I had this debate before, they said they send out the Air Force!
Actually, the Air Force Rescue Coordination Center, AFRCC at Langley who'll likely call the Sheriff and the local Civil Air Patrol folks first. Depends on the jurisdiction.
(There's another long thread about how different States and places mean different things. Quick summary: If they think you went down in US Forest Service or Bureau of Land Management land, things are going to be different than if they think you're at a suburban airport. Same thing with a National Park. All sorts of agencies to possibly be involved... it'd be quite a chart if it were all-inclusive. Coast Guard, even... in your case where you fly over water...)
I've spent many an morning/afternoon/evening doing "ramp checks" looking for a particular airplane, and/or searching for a blaring ELT. It's kinda fun sometimes. Not so much when it's below freezing outside.
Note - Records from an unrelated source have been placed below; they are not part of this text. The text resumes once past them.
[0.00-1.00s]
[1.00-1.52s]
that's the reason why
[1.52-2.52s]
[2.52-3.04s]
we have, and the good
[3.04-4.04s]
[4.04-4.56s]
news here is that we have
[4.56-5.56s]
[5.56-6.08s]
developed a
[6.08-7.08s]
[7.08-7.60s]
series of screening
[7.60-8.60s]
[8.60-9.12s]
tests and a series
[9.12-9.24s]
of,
The vast majority end with "Aircraft located, returning home." That's good.
One of the things that has changed is that technically, ground crews for this sort of thing aren't supposed to roll out alone anymore. Even to local urban airports. I guess it's a safety thing, I haven't gotten active in ground crew stuff again yet... but I spent a lot of time looking for stuff by myself. Getting two people to show up at the same airport at midnight just ain't happening... a lot of the time.
Do folks probably bend that rule, especially in rural areas? Yeah.
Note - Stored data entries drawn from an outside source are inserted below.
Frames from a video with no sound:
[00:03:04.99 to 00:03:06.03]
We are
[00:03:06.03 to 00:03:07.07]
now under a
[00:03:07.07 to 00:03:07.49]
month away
What's REALLY annoying is that most airports don't really keep good records of who the contact is for a particular hangar, nor do they typically have an after-hours phone number for that type of thing. Even 24/7 airports with Operations staff running around doing things overnight, typically have crap for contact info.
One local airport spent money for Direction Finding gear in their Ops trucks, but won't train any of their (very high turn-over) staff to use it. They call us, we hop in the warm truck, and use their gear to find the silly ELT.
They have bright flashing amber lights and can run around the ramp with impunity and probably better insurance than I do, if they hit a parked airplane. I'm cool with letting them drive.
All I want to do is get ahold of the owner and tell 'em the time their ELT started, and how long it's been running and get them to come turn it off. ("It started three hours ago. You're probably going to have to buy a new battery, or change them, probably. Just letting you know.")
You'd be amazed at how many aircraft owners won't show up because they think the FAA is going to be standing there to ramp check them or something equally silly. I'm just a half-frozen volunteer who found your ELT and wants to turn it off so AFRCC will let me close out the mission and go to bed.
Best credited "Find" this year... Colorado Wing CAP found an ELT squawking on the Air Force Academy grounds in a hangar. Zoomies didn't run their post-shutdown checklist, which included "check 121.5" or maybe it was "check 243.0", either way... it was on there.